The technological advances created at the Long Beach desalination facility cast desalination in a new and more favorable light. The dual issues of high cost and environmental impact are being conquered, and desalination is poised to significantly contribute to the world’s water supply. Alsop predicts, “If our research goes the way we think it will go, the data will be very valuable and influential” for other agencies and organizations, freeing them to pursue desalination as a viable and important supplement to their water supplies.
January-February 2007
A Cost-Effective and Environmentally Friendly Desalination Option
The problem of supplying drinking water to the masses still survives, and desalination continues to be one of the most sought-after solutions.
Humans have always tried to control their environment, especially when it comes to water. The Romans, ancient masters of irrigation, used a system of complex aqueducts to supply their citizens with a steady supply of potable water. Massive, unwieldy, and demanding, the empire undoubtedly asked for more water than was readily available.
According to the World Health Organization, 97% of the world’s water is undrinkable, 2% of the fresh water is frozen, and “less than 1% of the world’s water supply is fresh water and available for human consumption.” Constantly threatened by pollution and waste, the remaining 1% cannot adequately support the world’s population, and as a result, more than 2.7 billion people, most of who live in developing countries, do not have access to safe drinking water.

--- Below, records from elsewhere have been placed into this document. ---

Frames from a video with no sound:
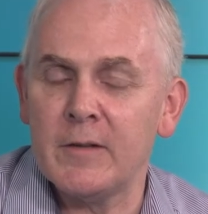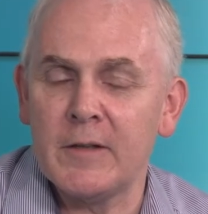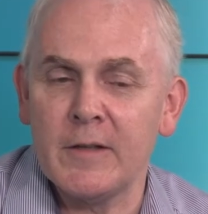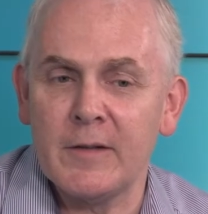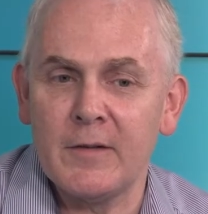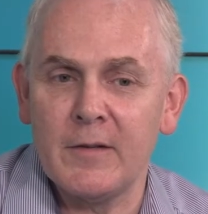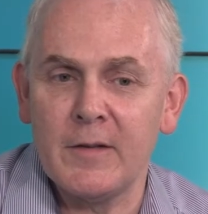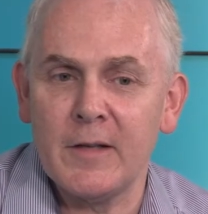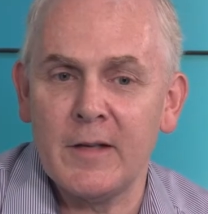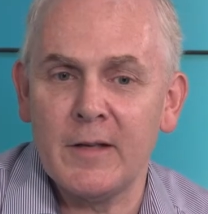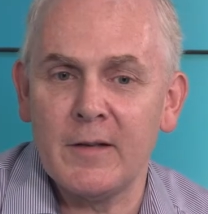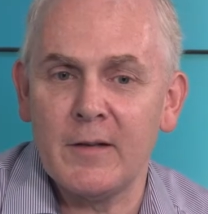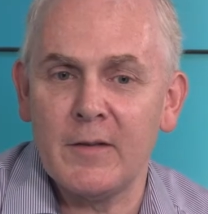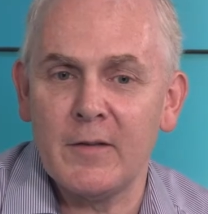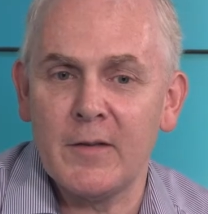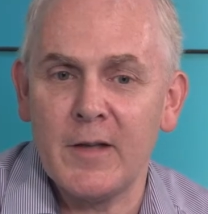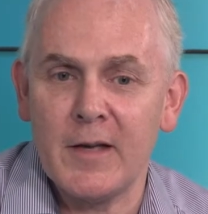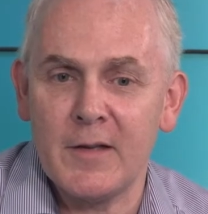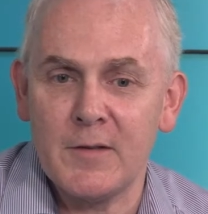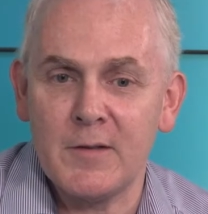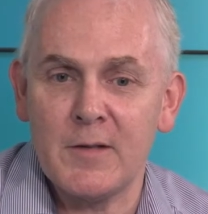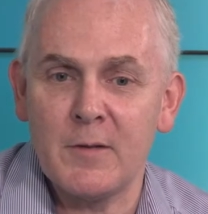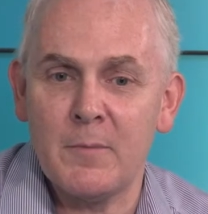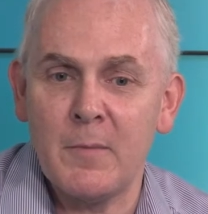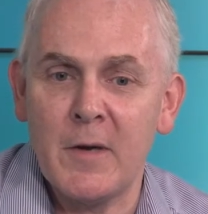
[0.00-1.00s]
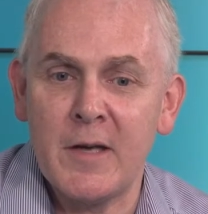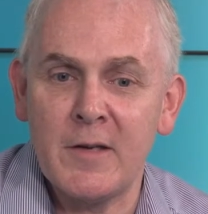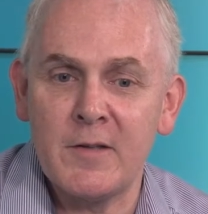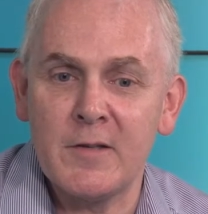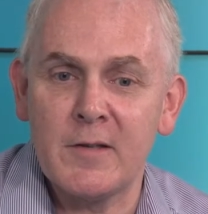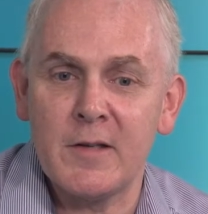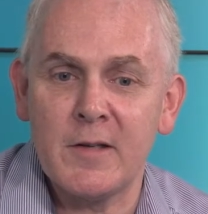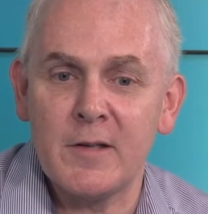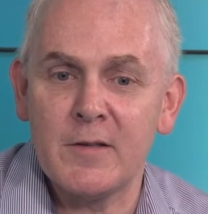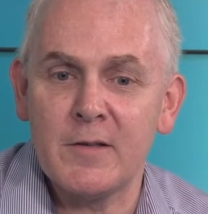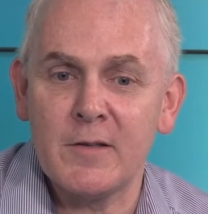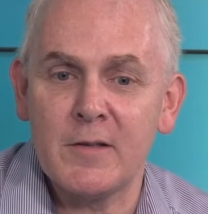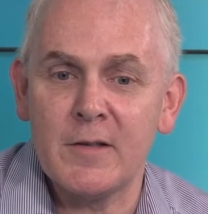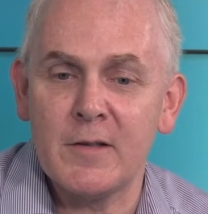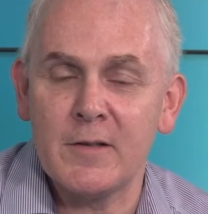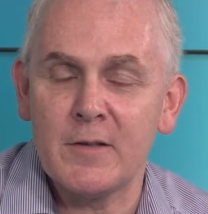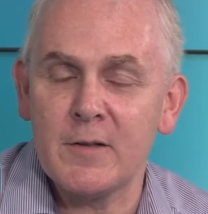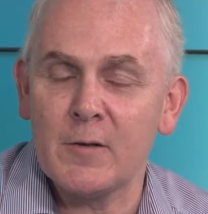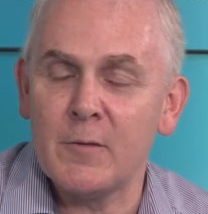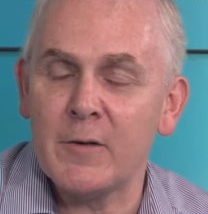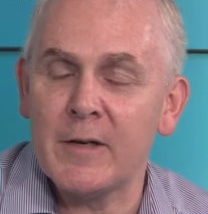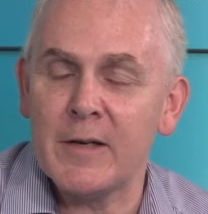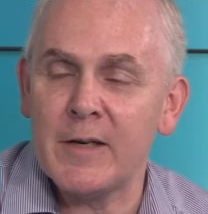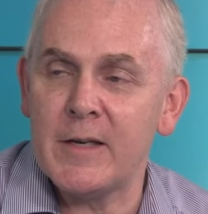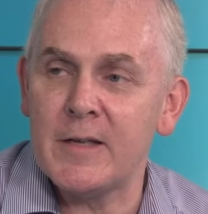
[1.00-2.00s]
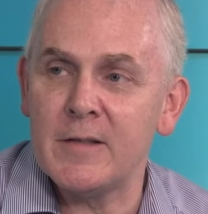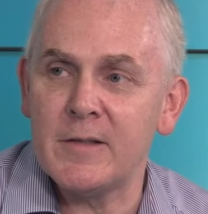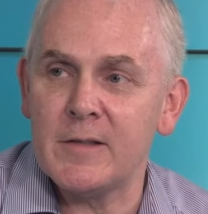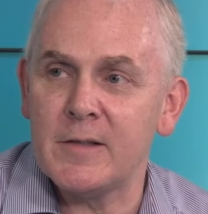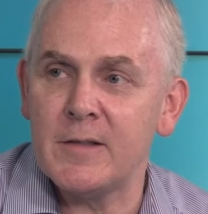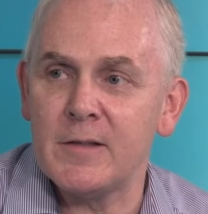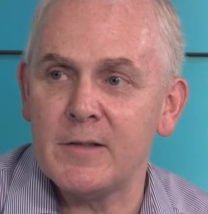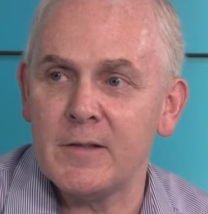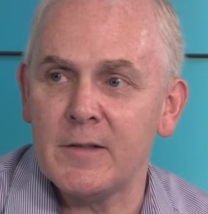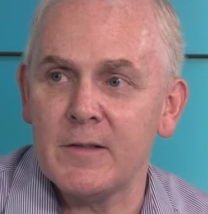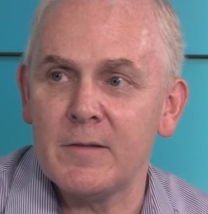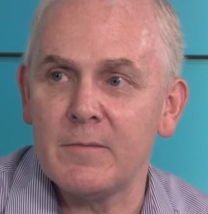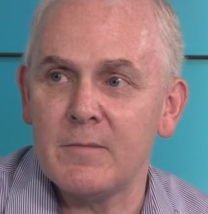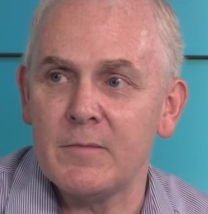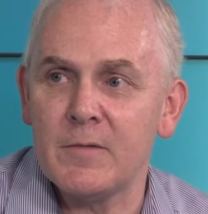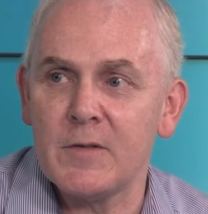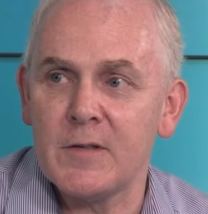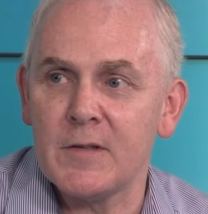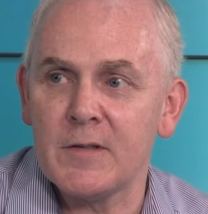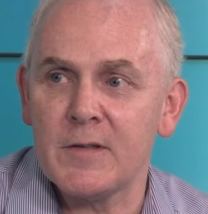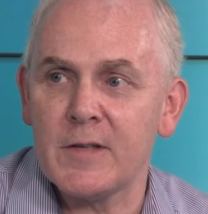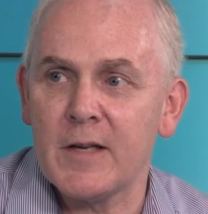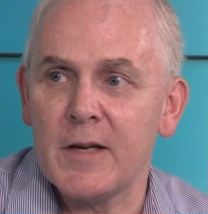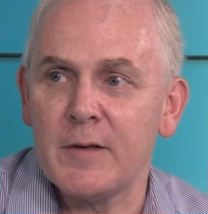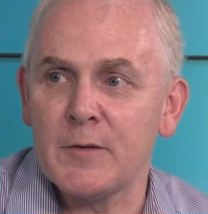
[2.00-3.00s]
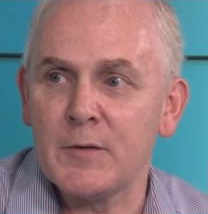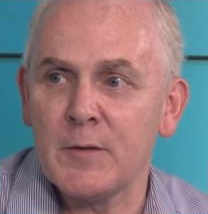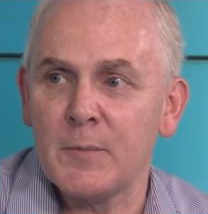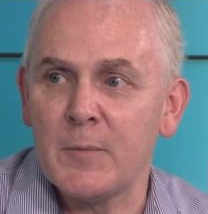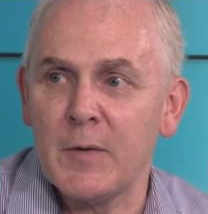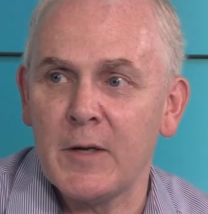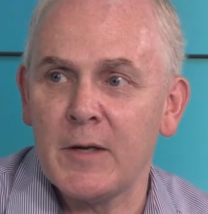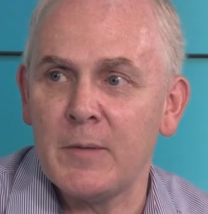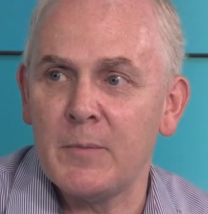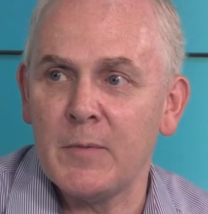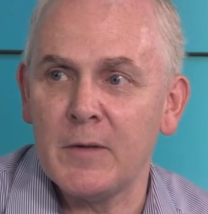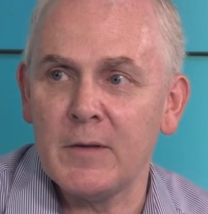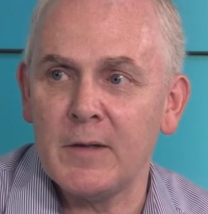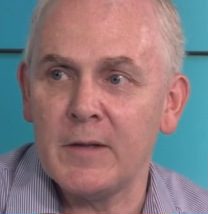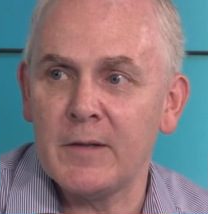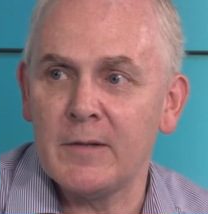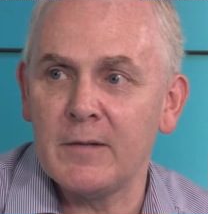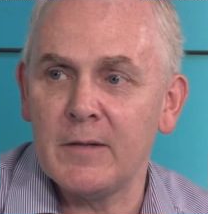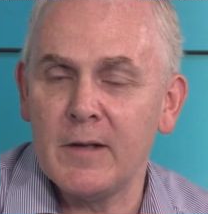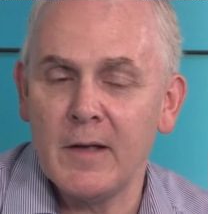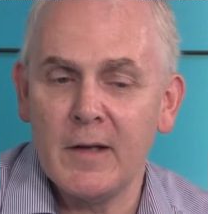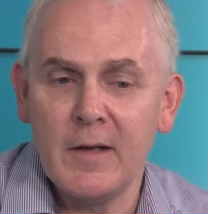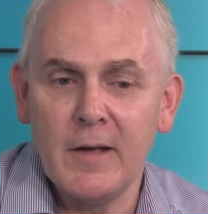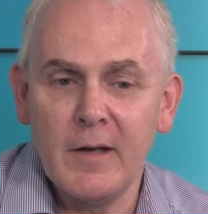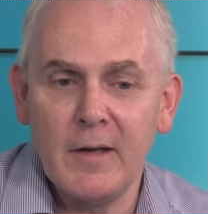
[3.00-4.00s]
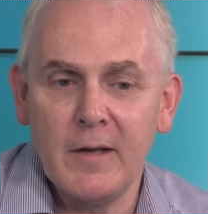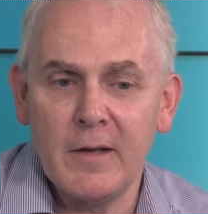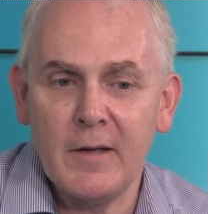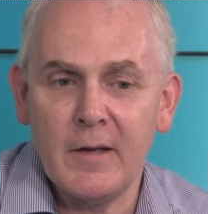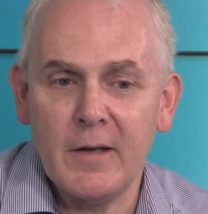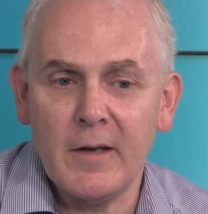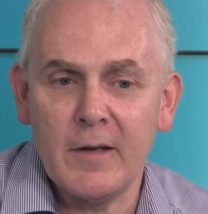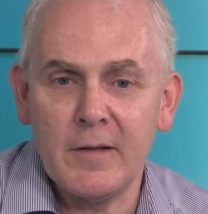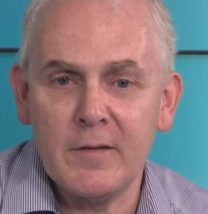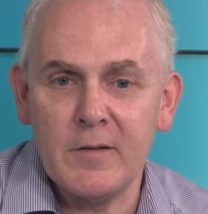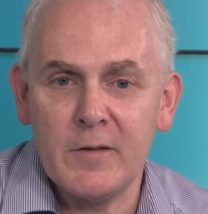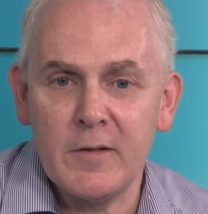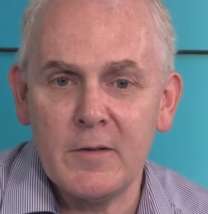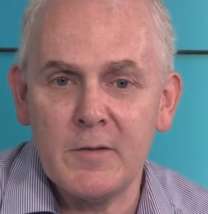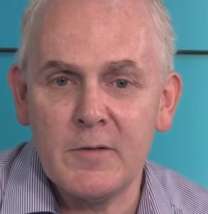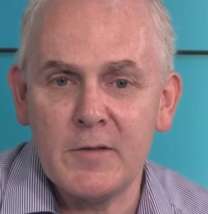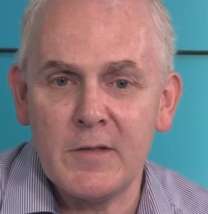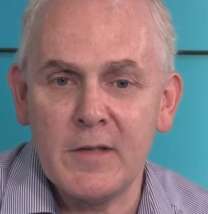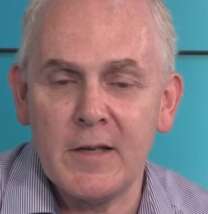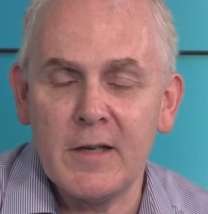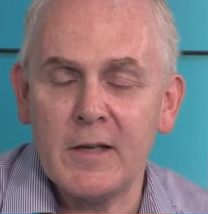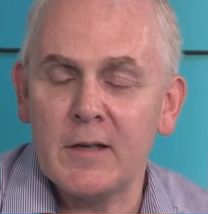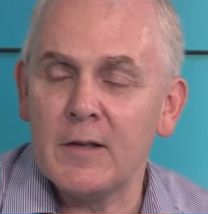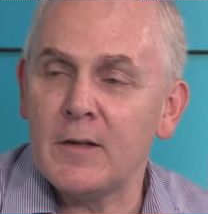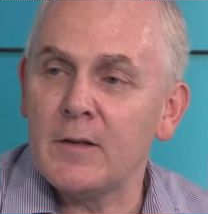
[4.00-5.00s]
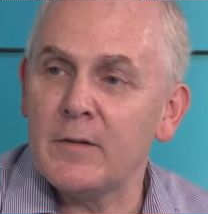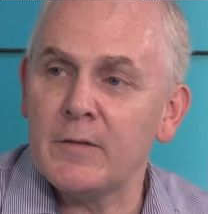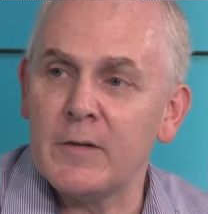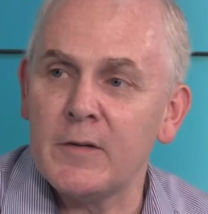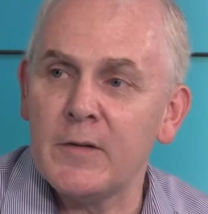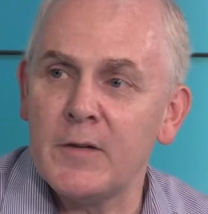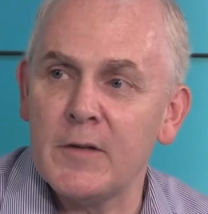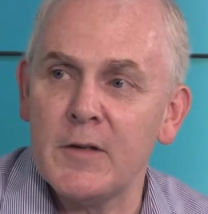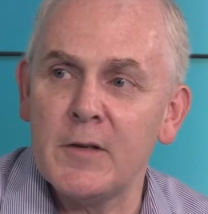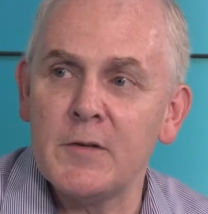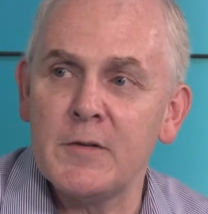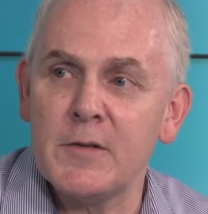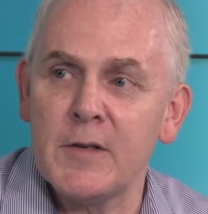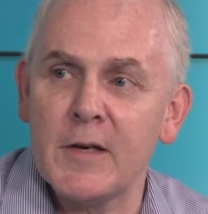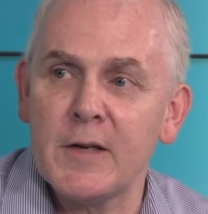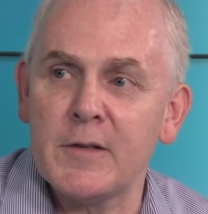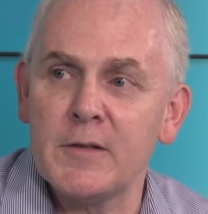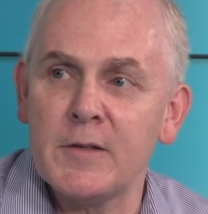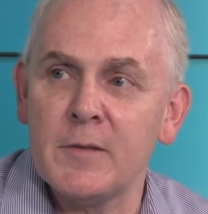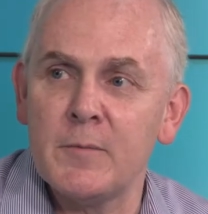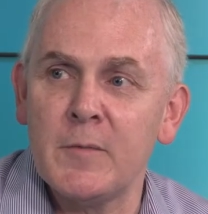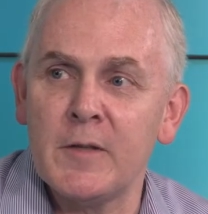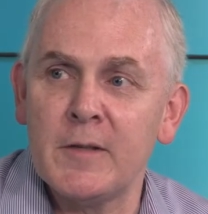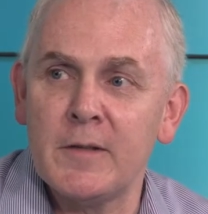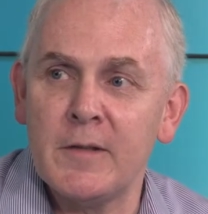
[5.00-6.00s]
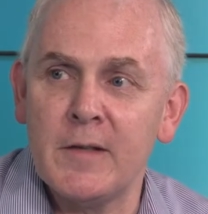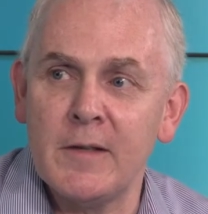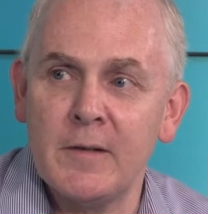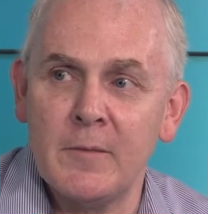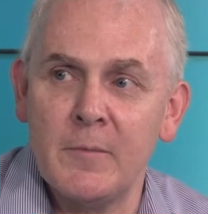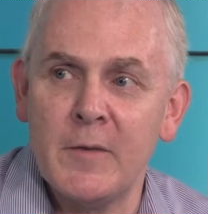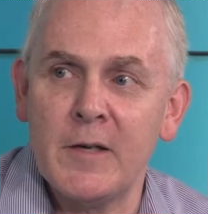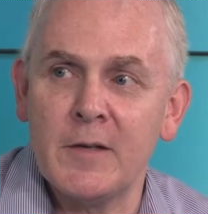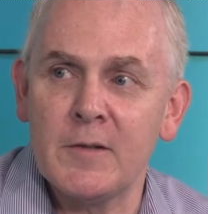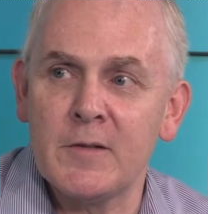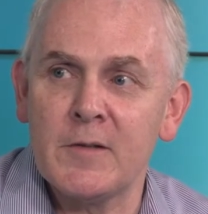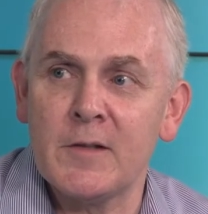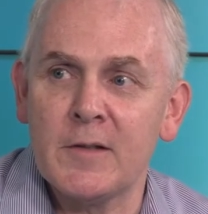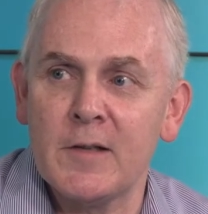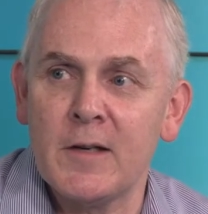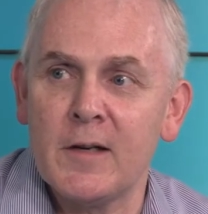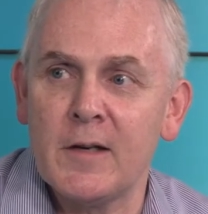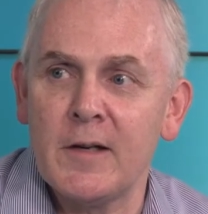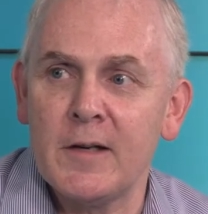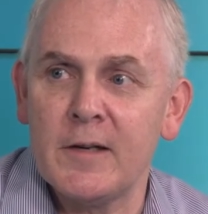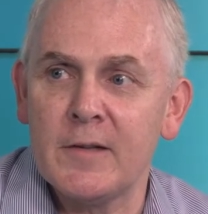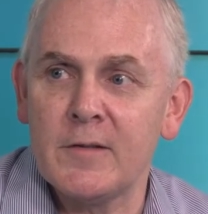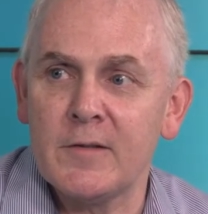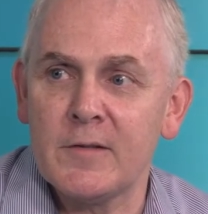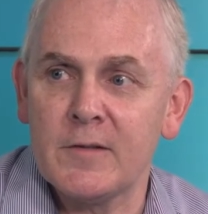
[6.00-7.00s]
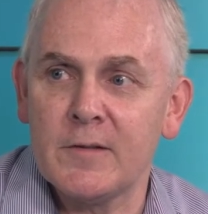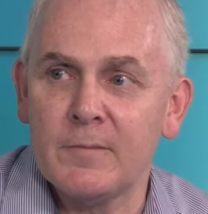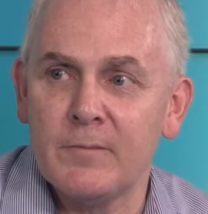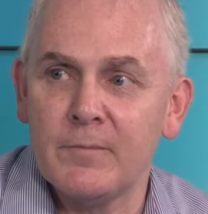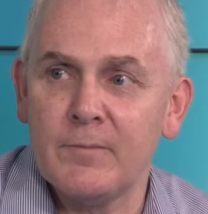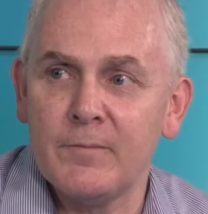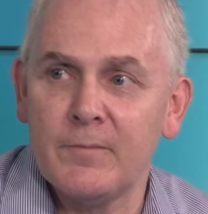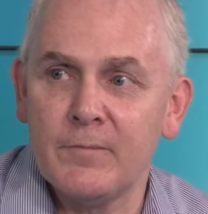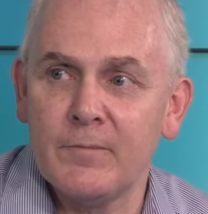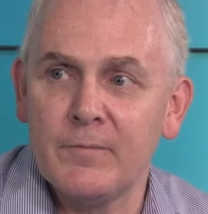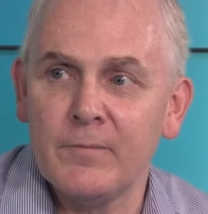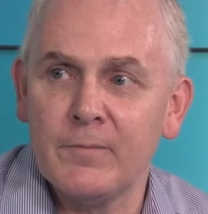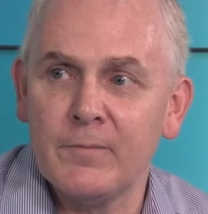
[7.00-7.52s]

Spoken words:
And I think that's a message that's quite easy to sell to people, and I do see a lot of enthusiasm in amongst the clients.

Water consumption continues to increase exponentially, and experts anticipate that demand for water will increase by 22% by 2025.
In the past, desalination lurked in the shadows because of its prohibitive cost and detrimental environmental effect. Currently there are approximately 12,000 desalination plants worldwide, more than 60% of which are located in the Middle East. By contrast, fewer than 2,000 desalination plants exist in the United States, with the majority located in the Caribbean and Florida. A smaller number of plants sit along the California coastline, but in the face of diminished supply and increased population, the idea of desalination as a viable alternative is gaining popularity.
In 1996, the Los Angeles Department of Water and Power (LADWP), in a joint effort with the US Bureau of Land Management, initiated the creation of a desalination research and development project in Long Beach, CA. By September 2005, a 300,000-gallon-per-day research facility was up and running, completing the second phase of the Long Beach Seawater Desalination Project. Officials anticipate fulfilling the third and final phase of the project by 2010, at which time the Long Beach project will have morphed into a fully operational facility able to provide up to10% of the region’s drinking water. With recent California Coastal Commission approval and an influx of grant funding from California State Proposition 50, the project is poised to become the most efficient and environmentally sound desalination program in the country.
Desalination: A Brief History
The process of desalination involves the removal of dissolved solids (such as salts) from seawater, treated wastewater, or brackish water in order to produce fresh water. Desalination methods fall into two major categories: distillation and membrane filtration. Distillation involves heating seawater in order to collect the resulting freshwater vapor. With membrane filtration, also known as reverse osmosis, water passes through membranes that separate dissolved solids. Sidney Loeb and Srinivasa Sourirajan (University of California–Los Angeles) developed the first reverse osmosis membrane in 1959. These membranes, made of cellulose acetate, allow for the application of high pressure to “specific ionic water molecules,” thereby producing fresh water from a salt solution. In order to ensure that the membranes are kept in a pristine condition, the seawater gets pretreated using a cleaning process similar to the filtration methods used at water treatment plants. Currently more than 60% of the world’s desalination systems use some form of reverse osmosis.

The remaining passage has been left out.